38章:境界線の揺らぎ
「今日は……何の用だ?」
ロッカー室を出たはずの弓弦は、そのまま真琴と並んでビルを出た。まだ帰宅ラッシュには早い時刻。だが、空はもう夕暮れに染まり始めていた。
「主任の帰り道を、確認したかっただけです」
「……なあ、お前、最近ちょっと踏み込みすぎじゃないか」
苦笑混じりに返すつもりが、その声はどこか硬かった。
それに、弓弦はふと立ち止まり、真琴の横顔をまっすぐに見つめる。
「主任。
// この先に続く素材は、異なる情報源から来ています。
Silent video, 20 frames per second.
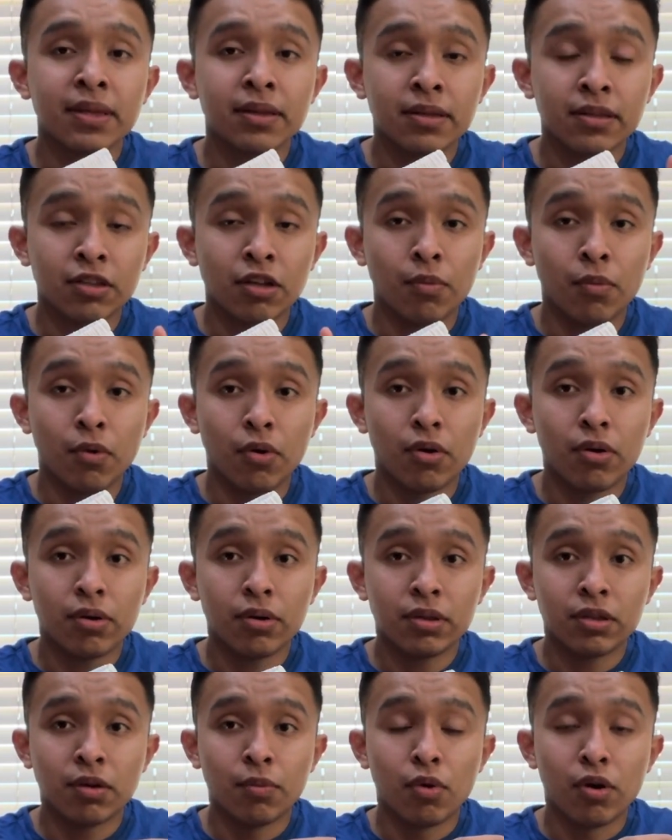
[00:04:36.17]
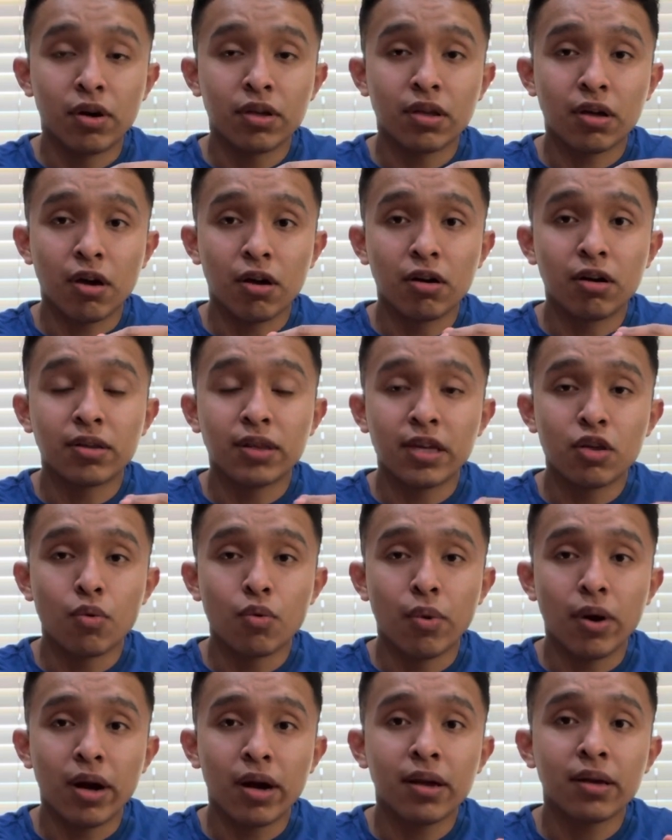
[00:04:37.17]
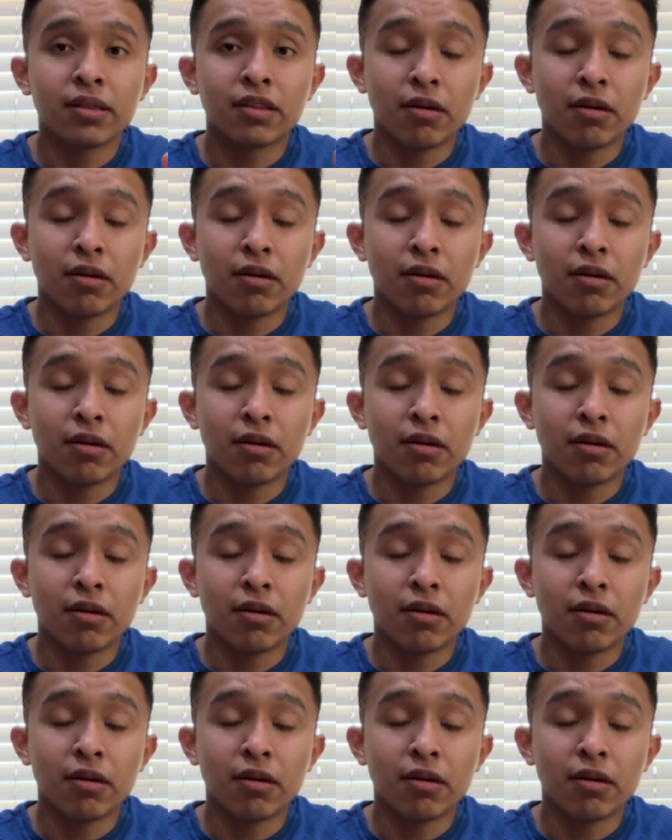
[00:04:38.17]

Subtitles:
the more the color that you wear,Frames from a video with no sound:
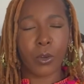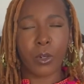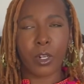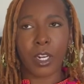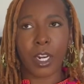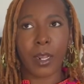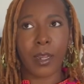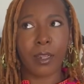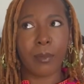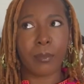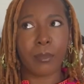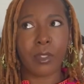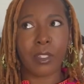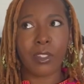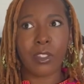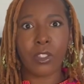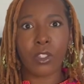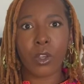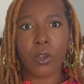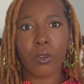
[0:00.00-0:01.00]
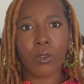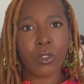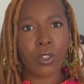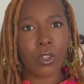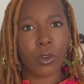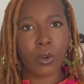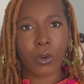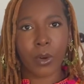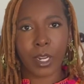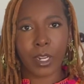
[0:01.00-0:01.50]
and I'm so
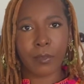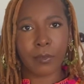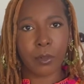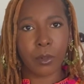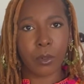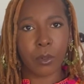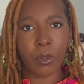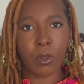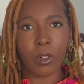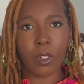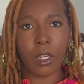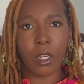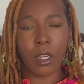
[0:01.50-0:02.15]
grateful.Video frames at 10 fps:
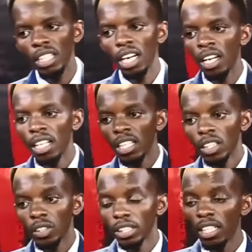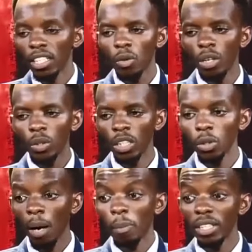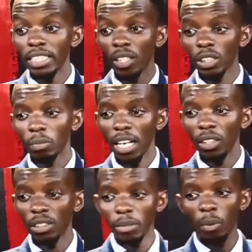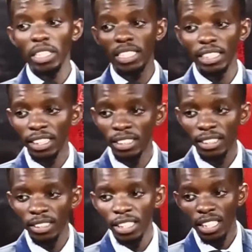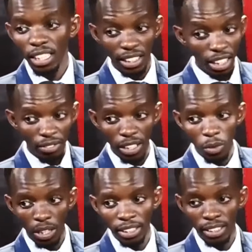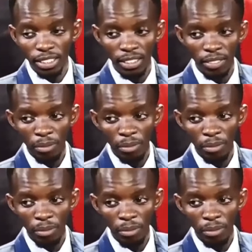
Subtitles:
Yeah. You see, kuna tunaitwa a political smile. You see, politicians, they are very good at this.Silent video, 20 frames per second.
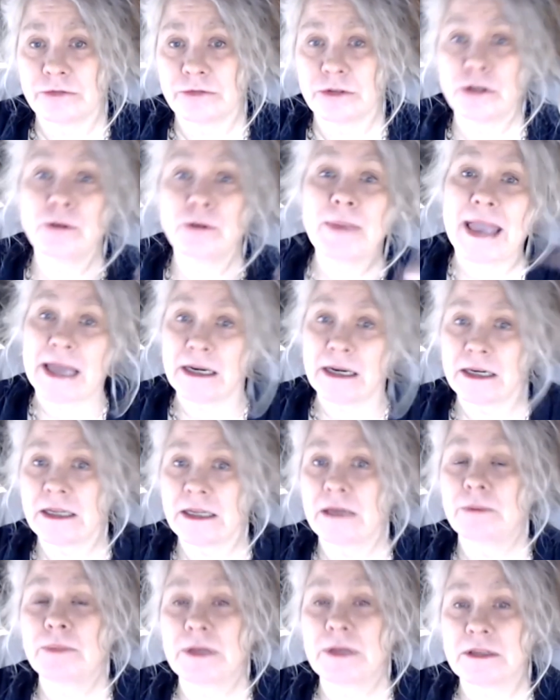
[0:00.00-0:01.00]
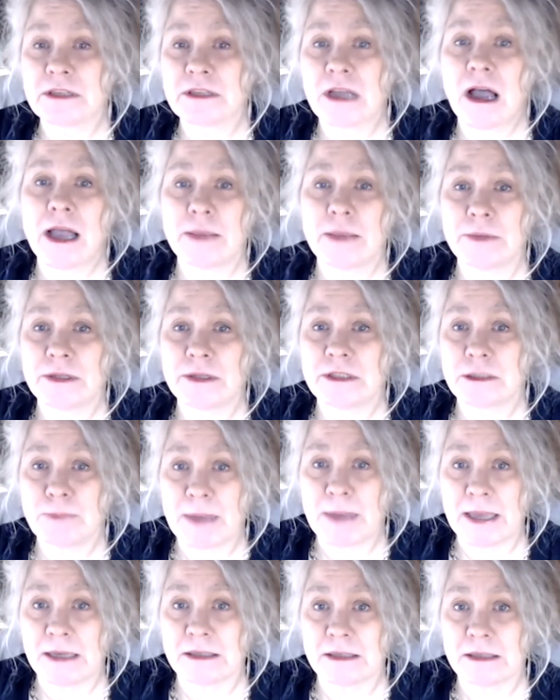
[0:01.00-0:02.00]
humanity in time and
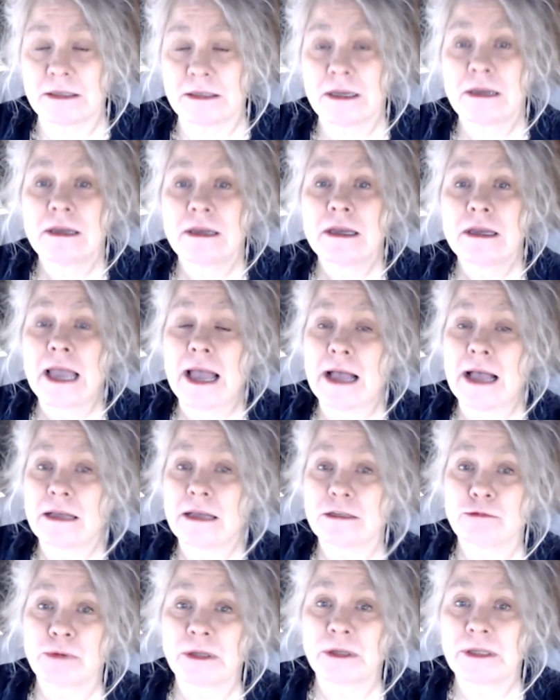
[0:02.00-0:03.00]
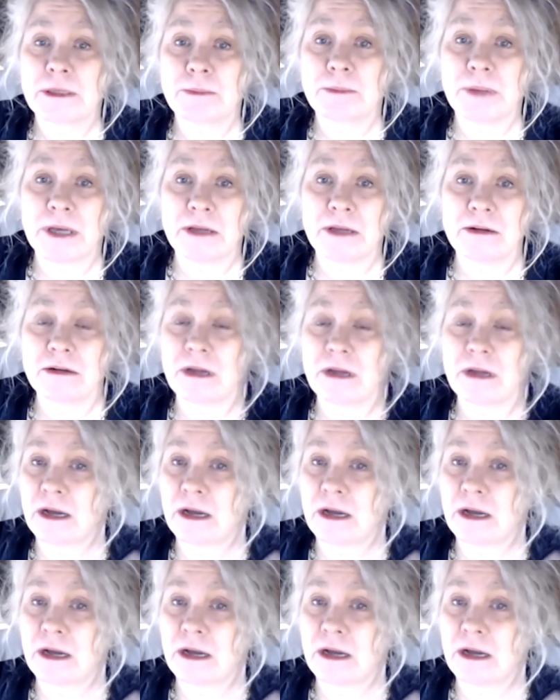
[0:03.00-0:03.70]
space has really been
俺は、あなたの隙が消えるのが怖いんです」
「は……?」
「あなたが誰かに心を許してしまったら、俺が入る余地がなくなる。
だから、気づかせたかったんですよ、自分の“隙”に」
その声音はやけに静かで、揺らぎがなかった。
理詰めのようでいて、それは感情の告白だった。
言葉に詰まる真琴に、弓弦はさらに距離を詰める。
歩道のすみに寄ったその瞬間、ふいに肩に手が伸びた。
「……ちょっと、近い」
「“近くにいたい”と思ってるだけです。何か問題でも?」
吐息がかかる距離。キス一歩手前。
でも、弓弦は決してそれ以上はしてこない。
「……お前さ、ほんと……ズルいんだよ、そういうとこ」
「合理的に動いてるだけです。俺の“欲しいもの”を取るために」
それが、恋愛か、支配か、執着か。
まだ真琴には答えが出せなかった。ただ、その目を直視できなかった。